Si è, così, assicurato una scappatoia in grado di assicurare più di un opportunità. Il mondo ha facilitato la ricerca popolandosi di 7 anime gemelle e pertanto, di altre 6 possibilità di trovare la metà perduta.


Quando la coppia è terapeutica

I vantaggi della monogamia sono stati esplorati da numerose ricerche scientifiche e dalla schiera di romantici fedeli a Platone.

Pare che il sentimento che lega due persone che si amano “da sempre” possa tramutarsi nel tempo, consolidarsi e liberarsi della “tensione” e lo “struggimento” delle fasi iniziali.

Anche la sessualità ne trae dei benefici che vanno da una crescente complicità alla “concessione” di tenerezze serenamente frammiste alla sensualità.

Fondamentale è il rispetto degli spazi emotivi e fisici del partner così da non inibire uno scambio costruttivo che si possa rinnovare nel quotidiano.

Quando in coppia non si rifuggono i confronti, non si negano i conflitti è possibile raggiungere un equilibrio “sano” di gestione delle ansie del vivere; in tal caso, un simile sodalizio può risultare persino “terapeutico”.

Fedeltà nel mondo animale

Un investimento affettivo a lungo termine è diffuso persino tra le specie animali.

E’, tuttavia, necessario distinguere tra monogamia sociale in cui i due partner sperimentano la vita di coppia e ne condividono accudimento della prole e ricerca del cibo.

La monogamia sessuale implica, invece, una condizione di esclusività nell’accoppiamento con la conseguente certezza della “parentela”.

A disconferma del famoso detto “uccel di bosco”, il 92% delle specie di uccelli è socialmente monogamo.

Pare, inoltre, che alcuni primati abbiano letto ed apprezzato Platone, tra questi i gibboni.

Tra i mammiferi fedeli all’amore eterno abbiamo i pipistrelli, alcune specie di canidi, come lupi e volpi e i castori del Nord America.

Topi, ratti e la lontra gigante sembrano essere, anche loro, dei sentimentali “vecchio stampo” insieme alle foche e alle antilopi africane.


Vi racconto una storia

Anni fa, durante la mia avventura universitaria, il balcone di casa divenne l’alcova di una coppia di piccioni.

Dapprima infastidita per un’invasione senza alcun invito specifico, iniziai ad apprezzare il profondo rispetto che mi dimostravano mantenendo la loro dimora pulita.

Mi sorpresi nel dare un nome alla coppietta.

Tato e Primula si corteggiarono con una tenerezza infinita; lei seduttiva e scaltra, lui ingenuo procacciatore del cibo più gradito alla sua fidanzata.

Nacque la prole.

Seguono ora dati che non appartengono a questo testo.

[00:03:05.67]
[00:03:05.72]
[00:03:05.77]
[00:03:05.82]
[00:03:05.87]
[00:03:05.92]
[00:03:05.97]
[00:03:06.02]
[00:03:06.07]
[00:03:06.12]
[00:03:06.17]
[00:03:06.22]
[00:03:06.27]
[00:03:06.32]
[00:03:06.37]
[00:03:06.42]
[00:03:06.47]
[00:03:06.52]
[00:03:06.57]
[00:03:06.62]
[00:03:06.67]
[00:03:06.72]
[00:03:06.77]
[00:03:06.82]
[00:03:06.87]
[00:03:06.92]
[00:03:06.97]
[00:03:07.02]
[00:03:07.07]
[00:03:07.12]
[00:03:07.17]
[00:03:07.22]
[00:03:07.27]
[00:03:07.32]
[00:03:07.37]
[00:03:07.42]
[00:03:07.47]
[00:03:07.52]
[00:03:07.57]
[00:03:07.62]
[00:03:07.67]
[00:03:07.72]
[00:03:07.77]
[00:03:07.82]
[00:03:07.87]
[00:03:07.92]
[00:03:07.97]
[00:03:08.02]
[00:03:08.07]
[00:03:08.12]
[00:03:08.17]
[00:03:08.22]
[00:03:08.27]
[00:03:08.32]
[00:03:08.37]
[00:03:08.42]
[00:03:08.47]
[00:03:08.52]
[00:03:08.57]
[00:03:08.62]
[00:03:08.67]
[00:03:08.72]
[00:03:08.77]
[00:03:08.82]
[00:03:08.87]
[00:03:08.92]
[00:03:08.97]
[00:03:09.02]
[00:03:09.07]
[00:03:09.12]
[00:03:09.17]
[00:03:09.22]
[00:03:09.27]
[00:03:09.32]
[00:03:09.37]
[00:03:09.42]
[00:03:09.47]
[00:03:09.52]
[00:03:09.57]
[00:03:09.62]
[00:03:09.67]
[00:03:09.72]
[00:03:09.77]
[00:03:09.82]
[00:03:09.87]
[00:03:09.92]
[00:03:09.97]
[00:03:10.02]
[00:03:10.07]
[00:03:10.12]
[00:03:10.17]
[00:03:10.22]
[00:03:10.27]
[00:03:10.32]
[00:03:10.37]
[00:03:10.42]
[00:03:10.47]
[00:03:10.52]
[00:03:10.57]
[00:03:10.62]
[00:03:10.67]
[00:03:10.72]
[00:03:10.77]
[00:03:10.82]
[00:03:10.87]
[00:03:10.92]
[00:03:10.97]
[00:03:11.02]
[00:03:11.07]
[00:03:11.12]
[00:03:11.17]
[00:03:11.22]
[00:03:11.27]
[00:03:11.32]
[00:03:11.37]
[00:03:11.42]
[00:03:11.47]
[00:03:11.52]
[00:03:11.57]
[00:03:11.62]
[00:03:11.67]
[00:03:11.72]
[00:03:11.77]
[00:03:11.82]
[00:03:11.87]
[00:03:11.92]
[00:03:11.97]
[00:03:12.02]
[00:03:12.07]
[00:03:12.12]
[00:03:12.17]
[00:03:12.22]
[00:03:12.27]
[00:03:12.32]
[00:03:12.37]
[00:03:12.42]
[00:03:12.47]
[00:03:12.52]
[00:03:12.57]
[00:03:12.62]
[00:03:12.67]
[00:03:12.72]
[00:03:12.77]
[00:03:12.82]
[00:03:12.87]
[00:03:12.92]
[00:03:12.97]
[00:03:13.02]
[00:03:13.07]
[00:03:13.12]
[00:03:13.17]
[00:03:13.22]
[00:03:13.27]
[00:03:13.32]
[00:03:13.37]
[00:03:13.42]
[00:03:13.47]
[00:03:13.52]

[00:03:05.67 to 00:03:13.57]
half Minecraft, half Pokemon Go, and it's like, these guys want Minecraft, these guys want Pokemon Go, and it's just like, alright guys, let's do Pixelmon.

Entrambi decisero che i due adorabili pargoli dovevano imparare a volare dalla mia libreria dimostrando piena fiducia nel nostro sodalizio umano-volatile.

Spesso richiamavano la mia attenzione per essere aiutati a scacciare gli invasori di turno e per avvisarmi che, nel loro vaso, era adagiata la promessa di una nuova vita.

Ho conosciuto intere generazioni. Tato e Primula sono diventati nonni ed io ho imparato ad amarli per la loro dedizione alla famiglia.

Qualunque sia la razza, il colore, la distribuzione dei sessi o delle responsabilità, FAMIGLIA è il nido in cui tornare con la certezza indissolubile di essere accolti con le proprie radici e ali pronte a spiccare il volo.